Windows Phone has passed BlackBerry as the third-largest smartphone platform within the United States, according to a Friday report by comScore.
This is somewhat old news: IDC said in May 2013 that Windows Phone had topped BlackBerry, but Gartner and comScore didn’t agree. The landscape of the smartphone market hasn’t changed otherwise. Android still dominates the market with 51.7 percent of the market, down a half percentage point from October. Apple’s iOS trails with 41.6 percent, up a full percentage point.
Apple is also the manufacturer with the largest market share, with 41.6 percent, followed by Samsung (26.7 percent) and LG (6.9 percent). Motorola and HTC ranked fourth and fifth, with 6.4 percent and 5.4 percent, respectively.
Microsoft has struggled to convince American smartphone users to adopt its Windows Phone platform, enough that the company has touted the gains made elsewhere in the world as proof of its success. Nokia, the leading supplier of Windows Phones and a company Microsoft is set to acquire for $7.17 billion, recently unveiled the Nokia X, a low-cost smartphone that uses a Windows Phone-like user interface on top of an Android code base.
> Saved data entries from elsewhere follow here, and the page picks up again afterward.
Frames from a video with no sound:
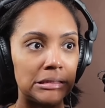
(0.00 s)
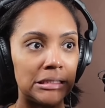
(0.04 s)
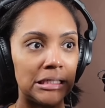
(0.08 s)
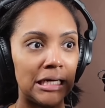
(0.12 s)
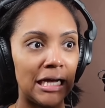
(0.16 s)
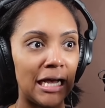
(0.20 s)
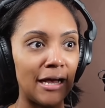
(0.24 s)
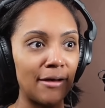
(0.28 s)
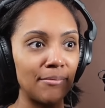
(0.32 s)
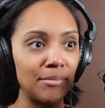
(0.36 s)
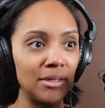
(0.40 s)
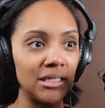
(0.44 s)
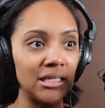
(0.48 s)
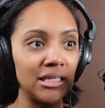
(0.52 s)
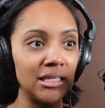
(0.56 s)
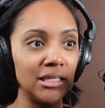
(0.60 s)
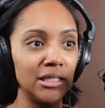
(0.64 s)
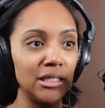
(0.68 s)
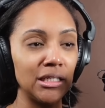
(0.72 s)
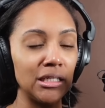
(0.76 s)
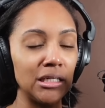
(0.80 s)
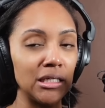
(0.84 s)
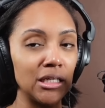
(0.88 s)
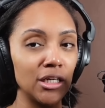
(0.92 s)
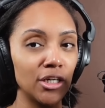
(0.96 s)
I mean,
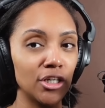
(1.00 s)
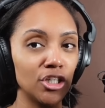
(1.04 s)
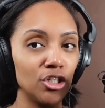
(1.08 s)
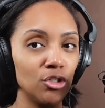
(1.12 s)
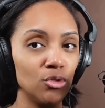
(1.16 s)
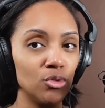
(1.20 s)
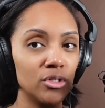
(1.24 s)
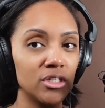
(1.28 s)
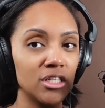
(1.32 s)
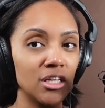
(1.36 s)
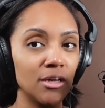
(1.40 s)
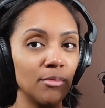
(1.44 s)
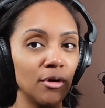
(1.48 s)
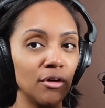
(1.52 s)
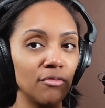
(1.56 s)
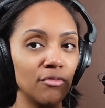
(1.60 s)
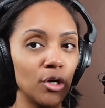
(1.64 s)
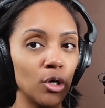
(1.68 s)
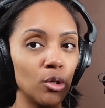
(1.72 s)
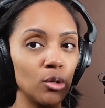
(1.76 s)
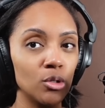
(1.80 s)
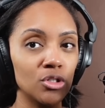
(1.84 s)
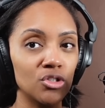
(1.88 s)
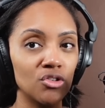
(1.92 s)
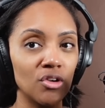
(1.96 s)
he accused him of
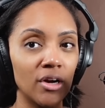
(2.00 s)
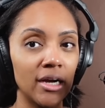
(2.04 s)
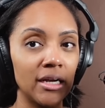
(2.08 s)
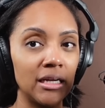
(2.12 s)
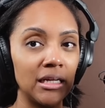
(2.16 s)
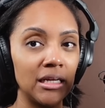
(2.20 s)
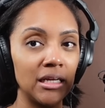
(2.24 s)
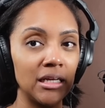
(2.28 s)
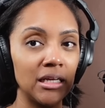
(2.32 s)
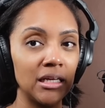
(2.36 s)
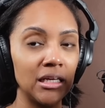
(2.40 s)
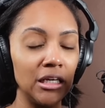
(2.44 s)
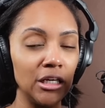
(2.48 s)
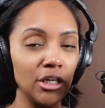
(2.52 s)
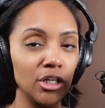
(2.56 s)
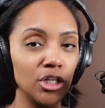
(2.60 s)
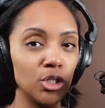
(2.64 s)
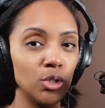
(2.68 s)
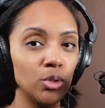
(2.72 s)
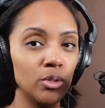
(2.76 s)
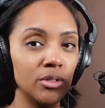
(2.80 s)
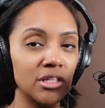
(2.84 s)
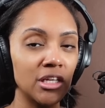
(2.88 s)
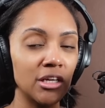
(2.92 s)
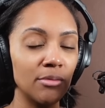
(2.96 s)
ghostwriting. He
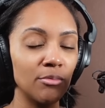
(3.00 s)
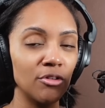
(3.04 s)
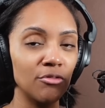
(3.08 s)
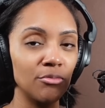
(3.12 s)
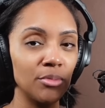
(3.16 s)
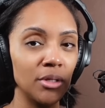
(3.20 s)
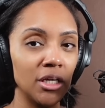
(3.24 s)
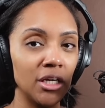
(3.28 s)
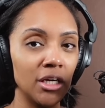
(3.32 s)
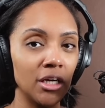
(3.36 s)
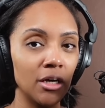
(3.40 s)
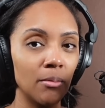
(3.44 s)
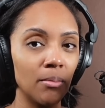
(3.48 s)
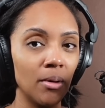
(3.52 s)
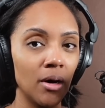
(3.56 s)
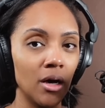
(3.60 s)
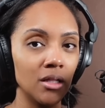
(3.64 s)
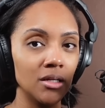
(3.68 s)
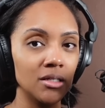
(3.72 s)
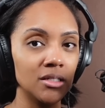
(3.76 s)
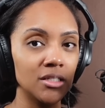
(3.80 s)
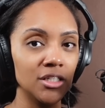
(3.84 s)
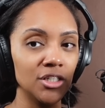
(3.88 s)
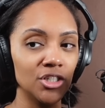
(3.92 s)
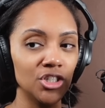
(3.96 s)
accused him of being a
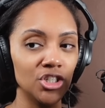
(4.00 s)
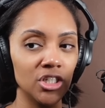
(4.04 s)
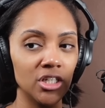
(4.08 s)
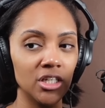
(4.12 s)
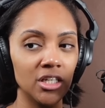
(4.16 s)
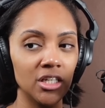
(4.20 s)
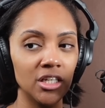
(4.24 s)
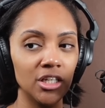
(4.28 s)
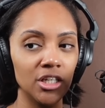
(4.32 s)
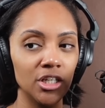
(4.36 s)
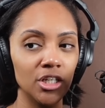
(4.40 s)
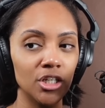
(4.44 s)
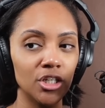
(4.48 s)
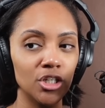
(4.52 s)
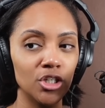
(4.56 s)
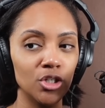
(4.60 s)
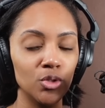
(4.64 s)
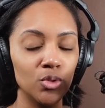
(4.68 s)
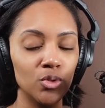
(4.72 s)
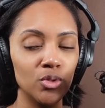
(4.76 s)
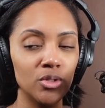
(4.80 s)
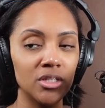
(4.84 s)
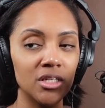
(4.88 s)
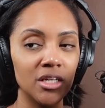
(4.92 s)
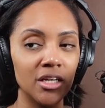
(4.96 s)
politician. He
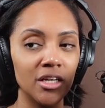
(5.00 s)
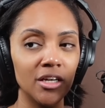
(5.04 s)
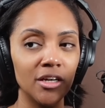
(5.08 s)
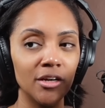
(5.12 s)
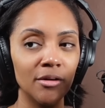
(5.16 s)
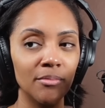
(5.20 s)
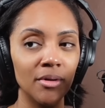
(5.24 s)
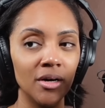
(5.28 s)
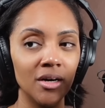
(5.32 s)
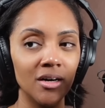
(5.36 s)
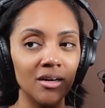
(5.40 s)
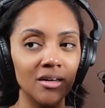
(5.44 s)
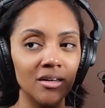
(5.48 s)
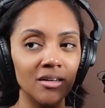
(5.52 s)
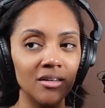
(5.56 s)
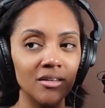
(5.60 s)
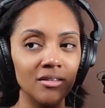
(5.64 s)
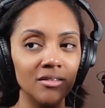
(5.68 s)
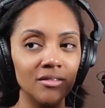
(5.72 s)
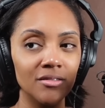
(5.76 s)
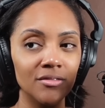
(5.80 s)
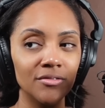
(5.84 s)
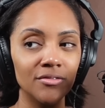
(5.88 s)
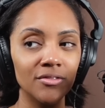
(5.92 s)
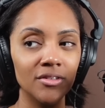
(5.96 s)
accused him
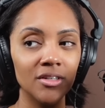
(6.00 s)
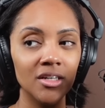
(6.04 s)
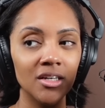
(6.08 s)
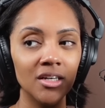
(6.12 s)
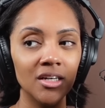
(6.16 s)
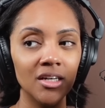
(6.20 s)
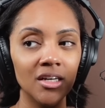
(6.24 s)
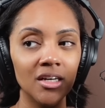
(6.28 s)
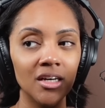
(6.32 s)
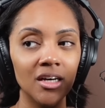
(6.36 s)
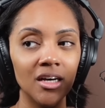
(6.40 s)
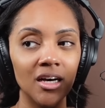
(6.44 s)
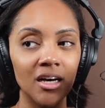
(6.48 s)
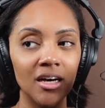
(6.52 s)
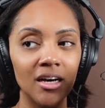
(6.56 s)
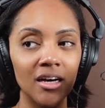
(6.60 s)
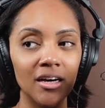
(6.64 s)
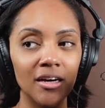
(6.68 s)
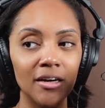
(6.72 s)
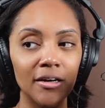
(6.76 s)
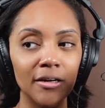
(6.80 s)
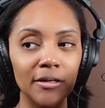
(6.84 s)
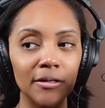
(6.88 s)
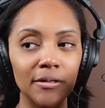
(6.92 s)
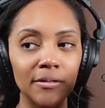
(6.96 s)
of
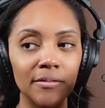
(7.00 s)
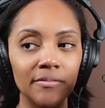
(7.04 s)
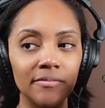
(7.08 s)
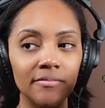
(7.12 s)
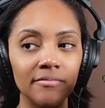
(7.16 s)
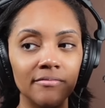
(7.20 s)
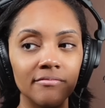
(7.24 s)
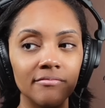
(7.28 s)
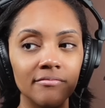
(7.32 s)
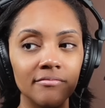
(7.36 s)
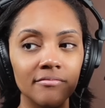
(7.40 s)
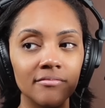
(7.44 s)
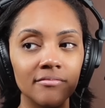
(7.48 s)
um,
It’s likely, however, that Windows Phone’s ascent isn’t emblematic of support for the platform—rather, just continuing evidence of BlackBerry’s fall. The once-dominant smartphone was caught flatfooted by the success of the iPhone and simply never recovered its stride. BlackBerry’s share is now 3.1 percent of the U.S. smartphone market, down a half-point of market share since October.
The firm also identified the top apps: Facebook led the way, installed on 77 percent of the smartphones comScore surveyed. Google Play was next, with 52.4 percent, followed by YouTube (49.7 percent), Google Search (48 percent) and Pandora (46.4 percent).
Overall, comScore said, 159.8 million people in the U.S. owned smartphones (or 66.8 percent of the mobile market) during the three months ending in January, or up 7 percent since October.
ComScore doesn’t measure actual sales, but combines “panel” and “census-based” methods to arrive at its numbers.